- Venue: Cork Greyhound Stadium
- Location: Cork
- End date: 30 May
- Total prize money: £175 (winner) 2nd £45, 3rd £25

= 1942 Irish Greyhound Derby =

Irish greyhound competition

The 1942 Irish Greyhound Derby took place during May with the final being held at Cork Greyhound Stadium in Cork on 30 May.

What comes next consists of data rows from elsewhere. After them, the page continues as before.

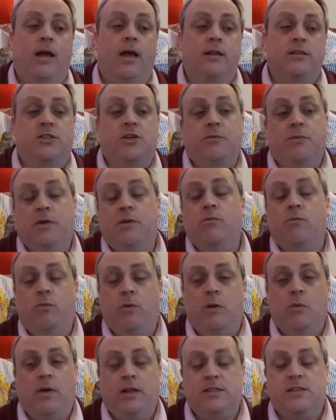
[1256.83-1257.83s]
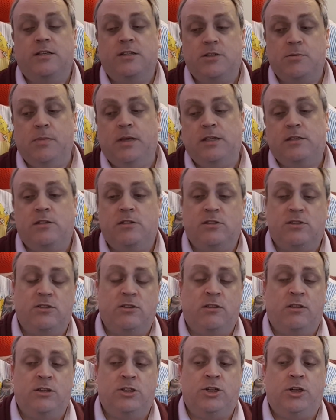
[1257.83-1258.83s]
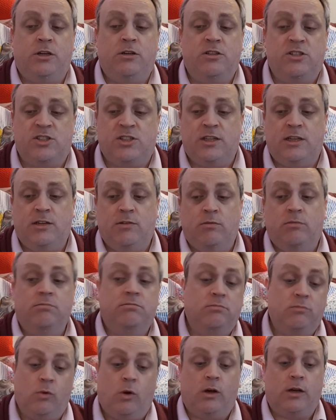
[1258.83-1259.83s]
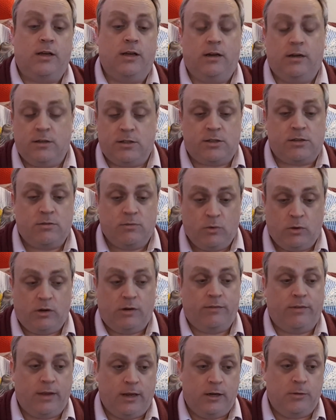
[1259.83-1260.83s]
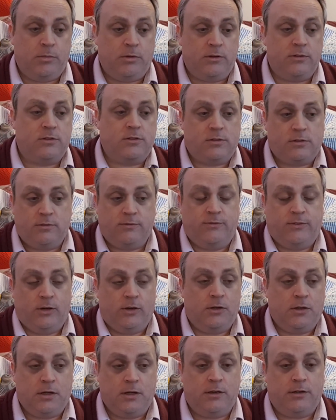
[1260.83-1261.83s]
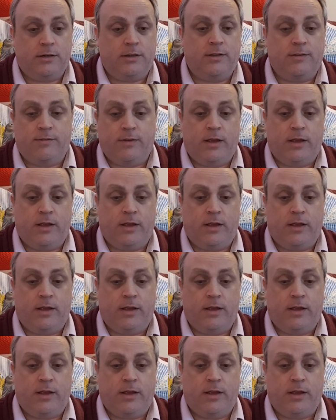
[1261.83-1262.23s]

And so we went into Masons so that she could see what colours were available for her in the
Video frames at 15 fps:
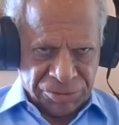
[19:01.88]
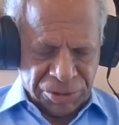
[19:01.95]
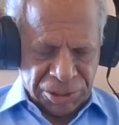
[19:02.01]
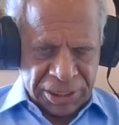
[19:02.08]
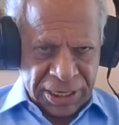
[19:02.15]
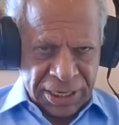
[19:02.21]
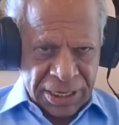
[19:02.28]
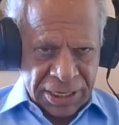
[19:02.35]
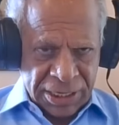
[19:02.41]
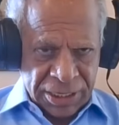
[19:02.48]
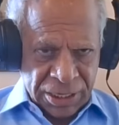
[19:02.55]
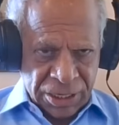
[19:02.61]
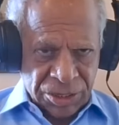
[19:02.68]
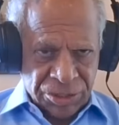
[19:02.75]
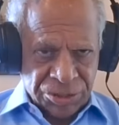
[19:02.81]
Okay?
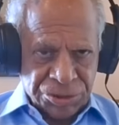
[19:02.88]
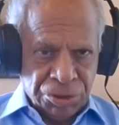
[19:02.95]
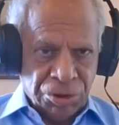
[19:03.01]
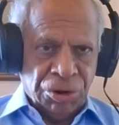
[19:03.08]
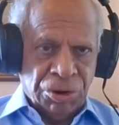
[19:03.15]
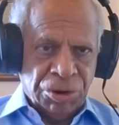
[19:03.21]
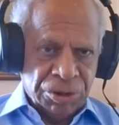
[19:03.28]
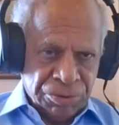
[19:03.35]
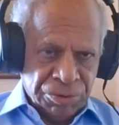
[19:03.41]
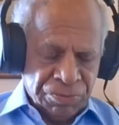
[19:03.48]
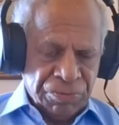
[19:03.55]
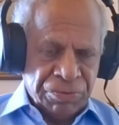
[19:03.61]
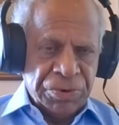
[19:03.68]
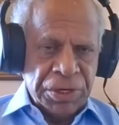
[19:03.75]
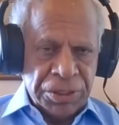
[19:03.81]
So,
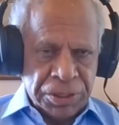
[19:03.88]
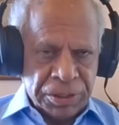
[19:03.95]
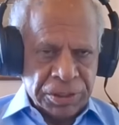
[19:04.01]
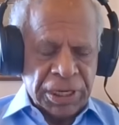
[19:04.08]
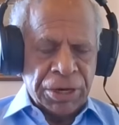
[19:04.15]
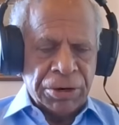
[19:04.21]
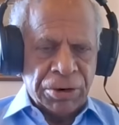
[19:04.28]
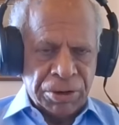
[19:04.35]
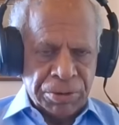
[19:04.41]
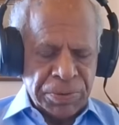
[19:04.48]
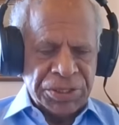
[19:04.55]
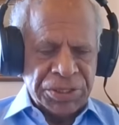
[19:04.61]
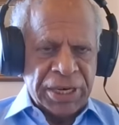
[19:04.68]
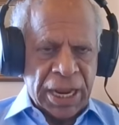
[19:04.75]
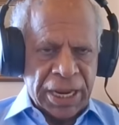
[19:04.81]
we cannot
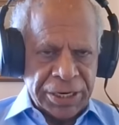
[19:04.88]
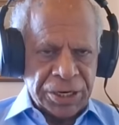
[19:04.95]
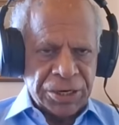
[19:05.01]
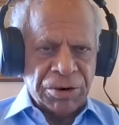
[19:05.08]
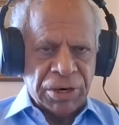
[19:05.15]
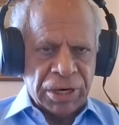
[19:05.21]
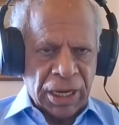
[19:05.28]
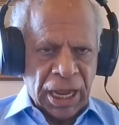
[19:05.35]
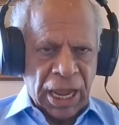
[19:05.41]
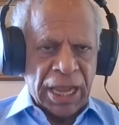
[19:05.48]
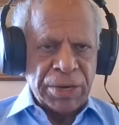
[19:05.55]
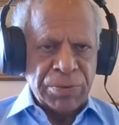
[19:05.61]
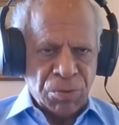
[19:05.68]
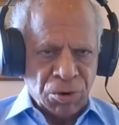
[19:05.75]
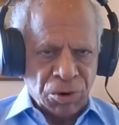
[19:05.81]
be standing on a
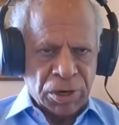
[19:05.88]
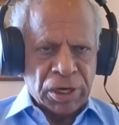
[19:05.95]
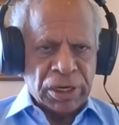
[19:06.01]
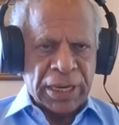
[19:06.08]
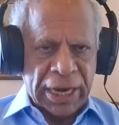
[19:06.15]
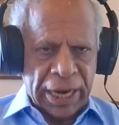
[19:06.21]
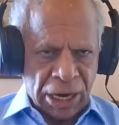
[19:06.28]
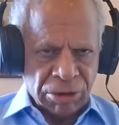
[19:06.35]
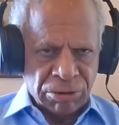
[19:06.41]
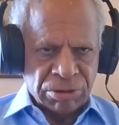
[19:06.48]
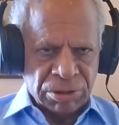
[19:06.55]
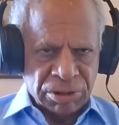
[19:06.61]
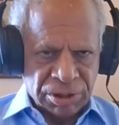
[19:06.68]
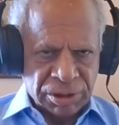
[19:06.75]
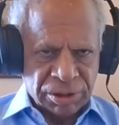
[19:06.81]
high moral ground.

The winner Uacterlainn Riac won £175 but despite the poor prize money the track experienced record crowds. John Crowley a local pub owner (Western Star in Cork) trained Uacterlainn Riac and Jerry Crowley from Ovens owned him. Uacterlainn Riac also won the McAlinden Cup the same year. Cork legend states that the pub was closed for days to huge celebratory crowd afterwards. Uacterlainn Riac (meaning Creamery Brindle) had an attempt at hurdling after the Derby but failed to take to them and plans for a Grand National double were scrapped.

== Final result ==
At Cork, 30 May (over 525 yards):

| Position | Name of Greyhound | Breeding | Trap | SP | Time (sec) | Trainer |
|---|---|---|---|---|---|---|
| 1st | Uacterlainn Riac | Creamery Border - Roisin Riac | 2 | 1/2f | 30.22 | John Crowley (Ovens) |
| 2nd | Munster Hills | Munster Vale - Was In It | 1 | 6/1 | 30.54 | M Madden (Clonakilty) |
| 3rd | Bluehill Creamery | breeding unknown | 5 | 4/1 | 30.70 | Mrs K O'Callaghan (Clonmel) |
| 4th | Sheehy’s Star | breeding unknown |  | 10/1 |  |  |
| 5th | Cottage Luck | Lottys Luck - Champion Rattler |  | 4/1 |  |  |
| 6th | Decimal Plus | breeding unknown |  | 4/1 |  |  |

=== Distances ===
4, 2 (lengths)

== Competition Report ==
In the final Uacterlainn Riac broke well from the traps to lead all the way.